Concerning conventional boostrapping, which was developed by Efron (1979), the method involves repetitively sampling with replacement from the original data set, thus construct independent boostrap replications, in order to estimate the empirical distribution of the demand (or sale volumes under our concern). Nevertheless, two significant drawbacks acknowledged in this method are: First, the possibility of any autocorrelations presenting in the data violates the assumption of independence amongst observations and Second, the generated values of the reconstructed distribution may not be observed, yet still compatible with the earlier distribution.
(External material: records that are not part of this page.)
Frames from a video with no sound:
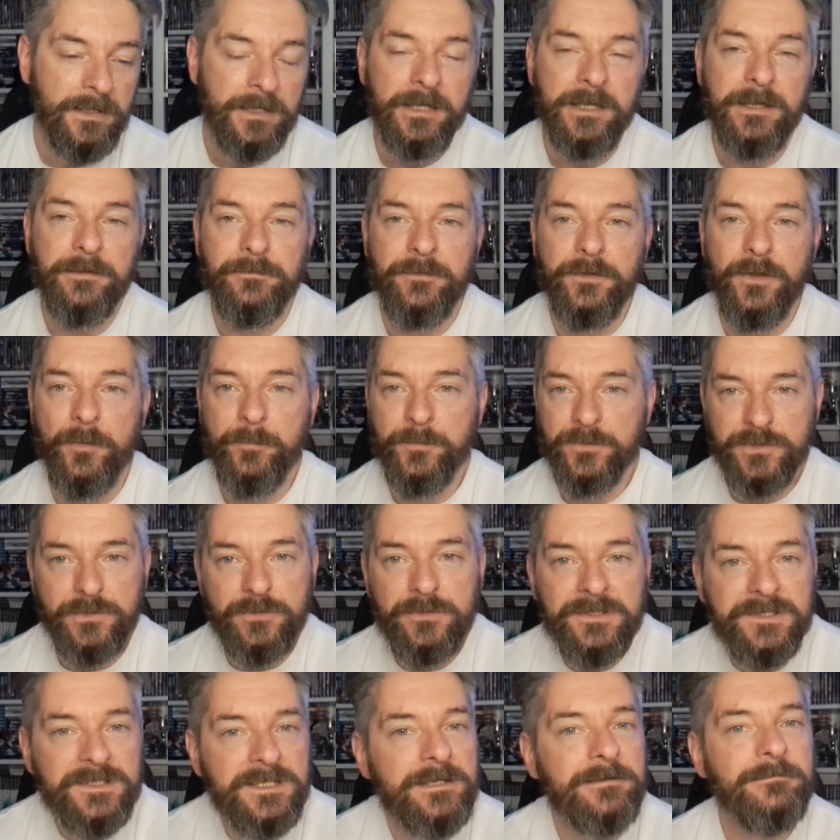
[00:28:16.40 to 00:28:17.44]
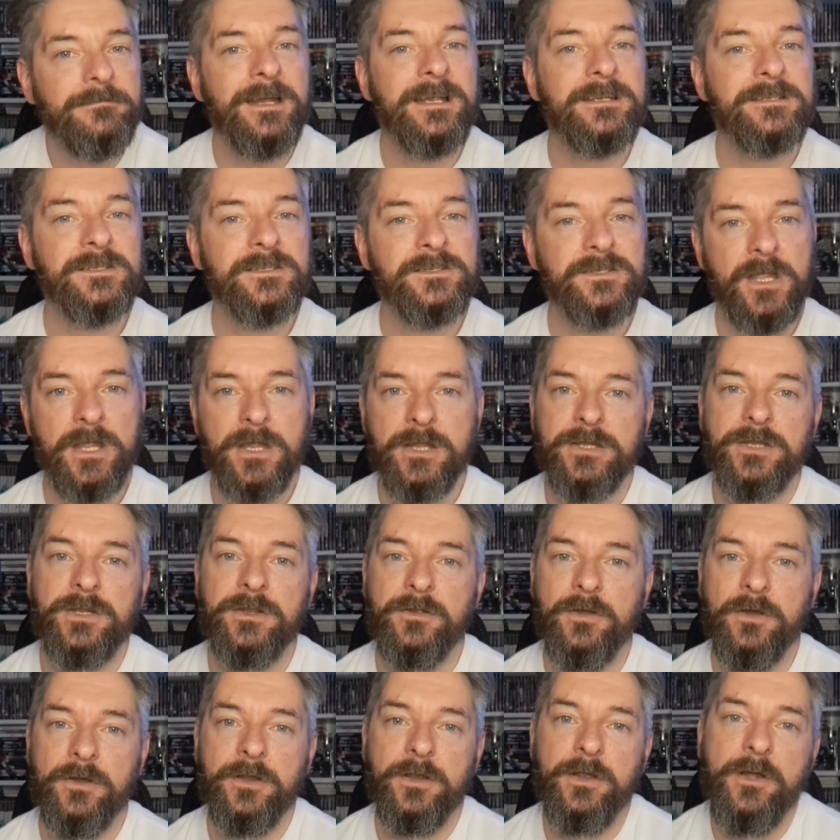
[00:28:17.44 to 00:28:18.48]
If the opportunity arises,
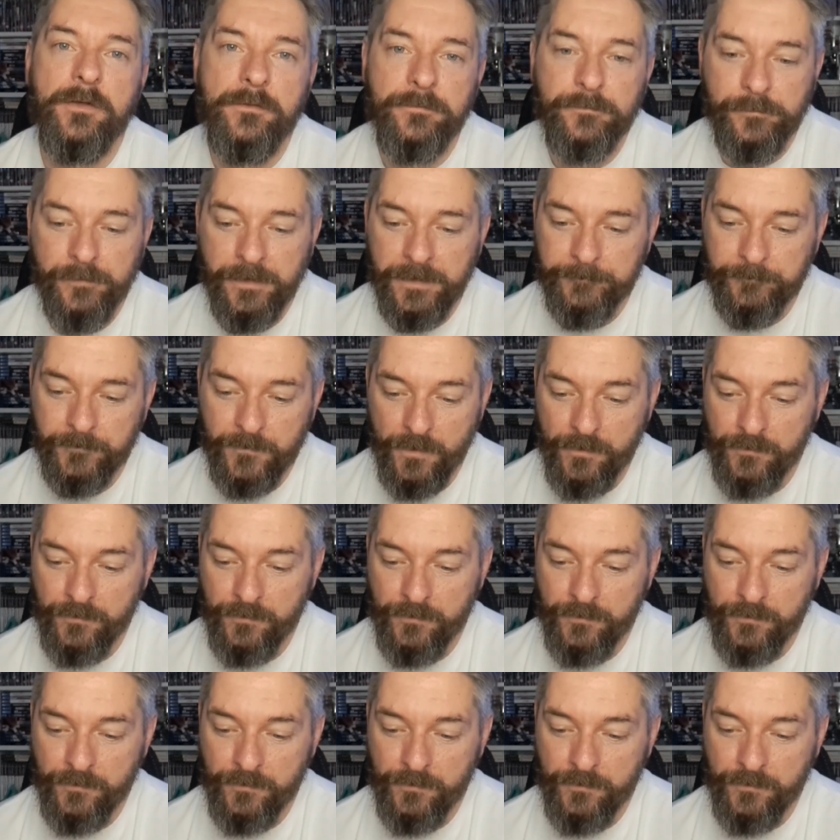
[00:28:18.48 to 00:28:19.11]
you got to go for it.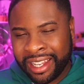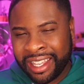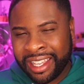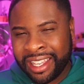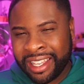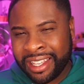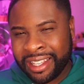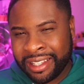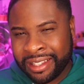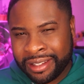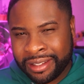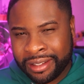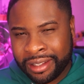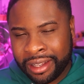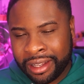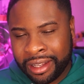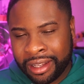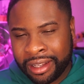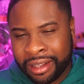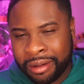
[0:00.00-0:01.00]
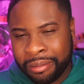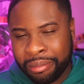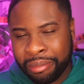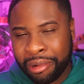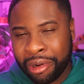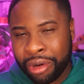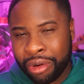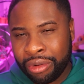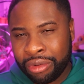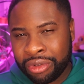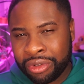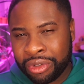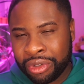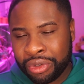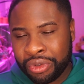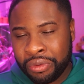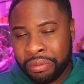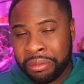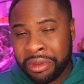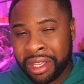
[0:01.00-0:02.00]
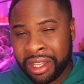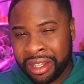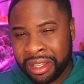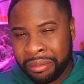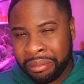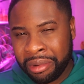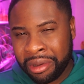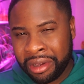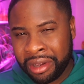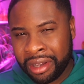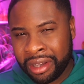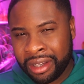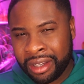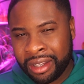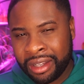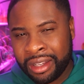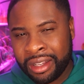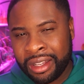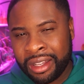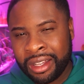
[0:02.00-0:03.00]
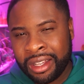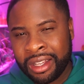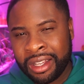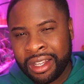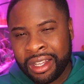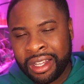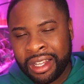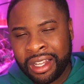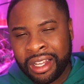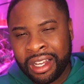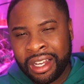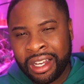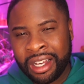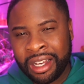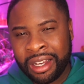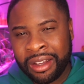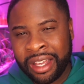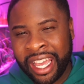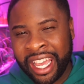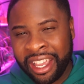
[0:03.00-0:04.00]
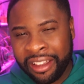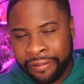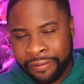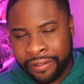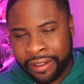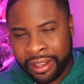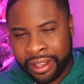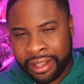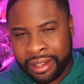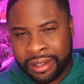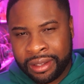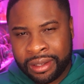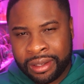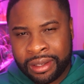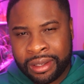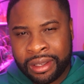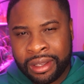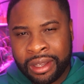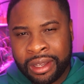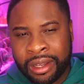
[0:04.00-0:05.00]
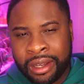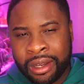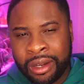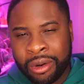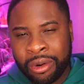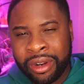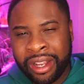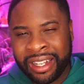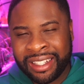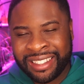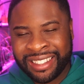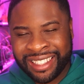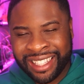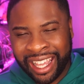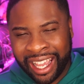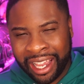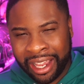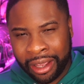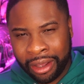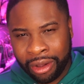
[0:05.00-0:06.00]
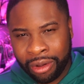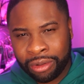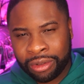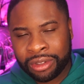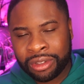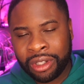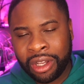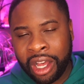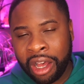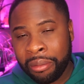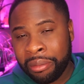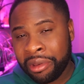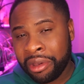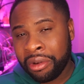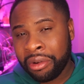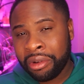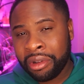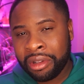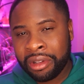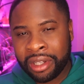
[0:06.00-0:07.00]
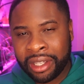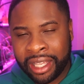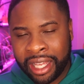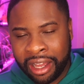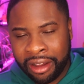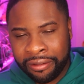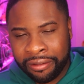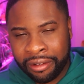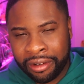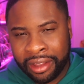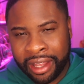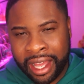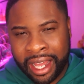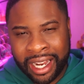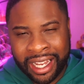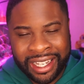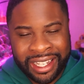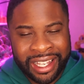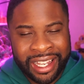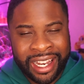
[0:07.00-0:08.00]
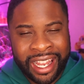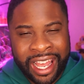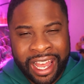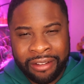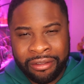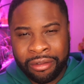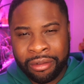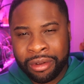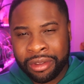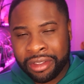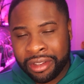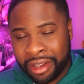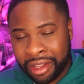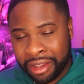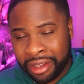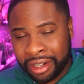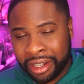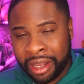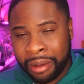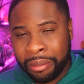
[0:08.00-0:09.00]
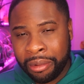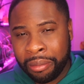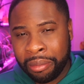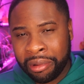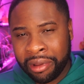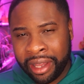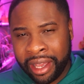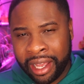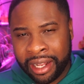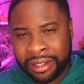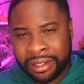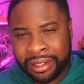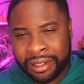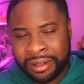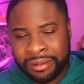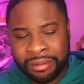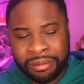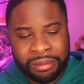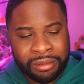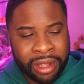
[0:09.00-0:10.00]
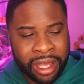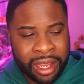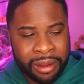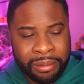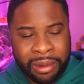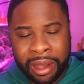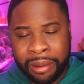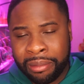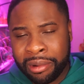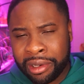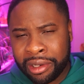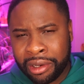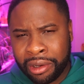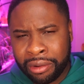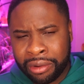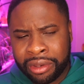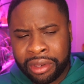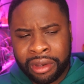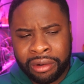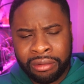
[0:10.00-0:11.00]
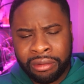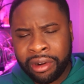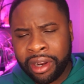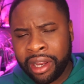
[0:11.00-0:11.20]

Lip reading: is prone to mealybug, aphids, and scale. So I'll be on the lookout for that. I did have it with the other couple plants like my begonia,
To transcend these limitations, Willemain 's WSS method utilizes the Markov chain to explicitly capture the autocorrelation between occurrences of demand and non-occurrences by evaluating the empirical distribution of the transition matrix. We will first summarize the incorporation of the dependency of current demand state on the previous demand occurrence status as follows:
+ Estimate the transition probability (in this context, it will be a $2 \times 2$ matrix) between two states defined above.
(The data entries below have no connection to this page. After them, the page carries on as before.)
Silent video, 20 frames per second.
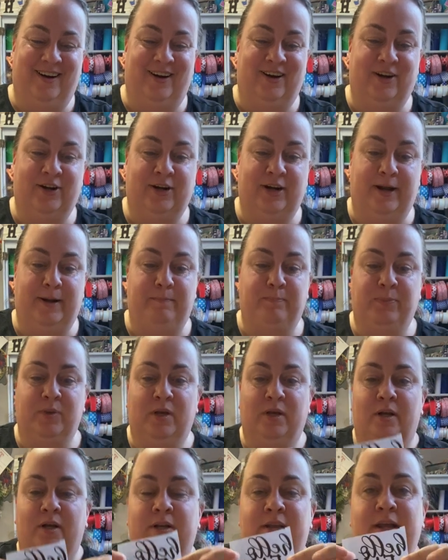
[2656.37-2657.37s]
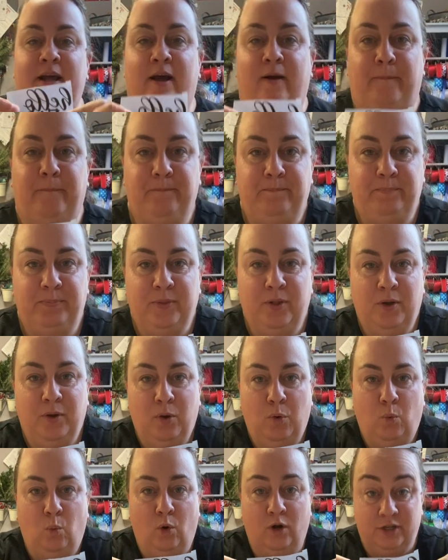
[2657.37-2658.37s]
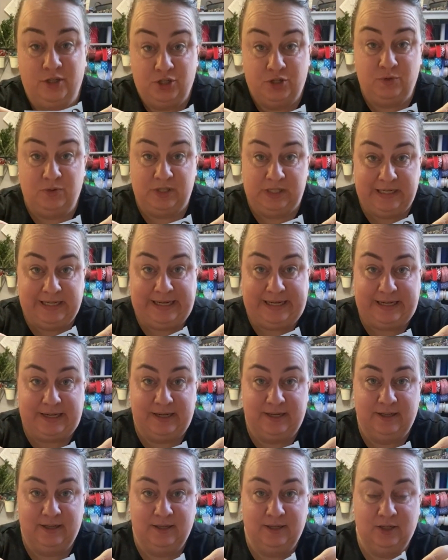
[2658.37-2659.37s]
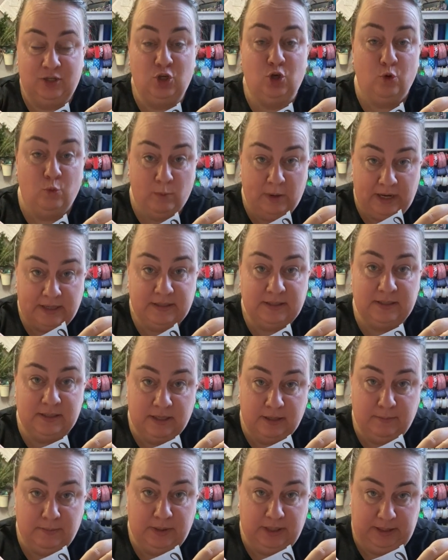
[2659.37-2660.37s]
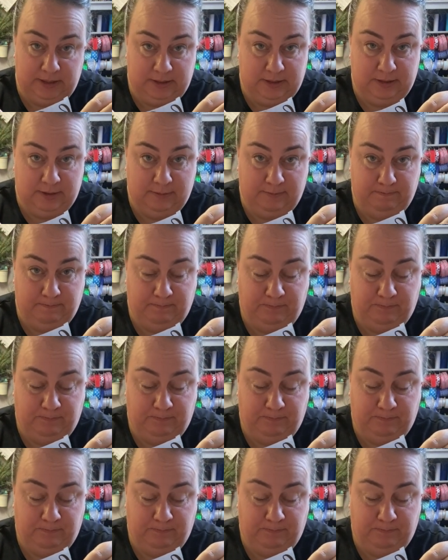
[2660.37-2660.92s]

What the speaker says: All right, now, once you stick, you must commit.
+ Based upon this estimated transition probabilities and the \textbf{last} observed demand, generate a sequence of zero/non-zero values for the entire forecast horizon.
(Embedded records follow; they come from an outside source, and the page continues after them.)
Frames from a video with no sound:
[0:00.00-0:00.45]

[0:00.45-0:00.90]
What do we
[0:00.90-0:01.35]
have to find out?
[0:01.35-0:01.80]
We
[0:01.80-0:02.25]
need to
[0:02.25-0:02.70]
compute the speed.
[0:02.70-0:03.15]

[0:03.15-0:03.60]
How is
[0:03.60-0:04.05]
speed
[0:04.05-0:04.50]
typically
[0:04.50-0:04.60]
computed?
Hence, within the process above, we try to encompass the conditional structure of the occurrence (or non-occurrence) with respect to the previous periods. After generating the future sequence of demands' states, we will only perform resampling demand size restricted to the previous periods where demands occurred and random selections will be collected based on these previous non-zero demands. As previously concerned, possible values that have not been observed in the past data set might be appeared in the future; thereby, need to be accounted in the boostrapped resamples. Willemain proposed a modification to this issue by introducing a "jittering" process which permits a greater variation around the selected positive values. The flow of the jittering procedures is as below:
+ Replace all values where demand occurred with values from a set of positive previous demand sizes.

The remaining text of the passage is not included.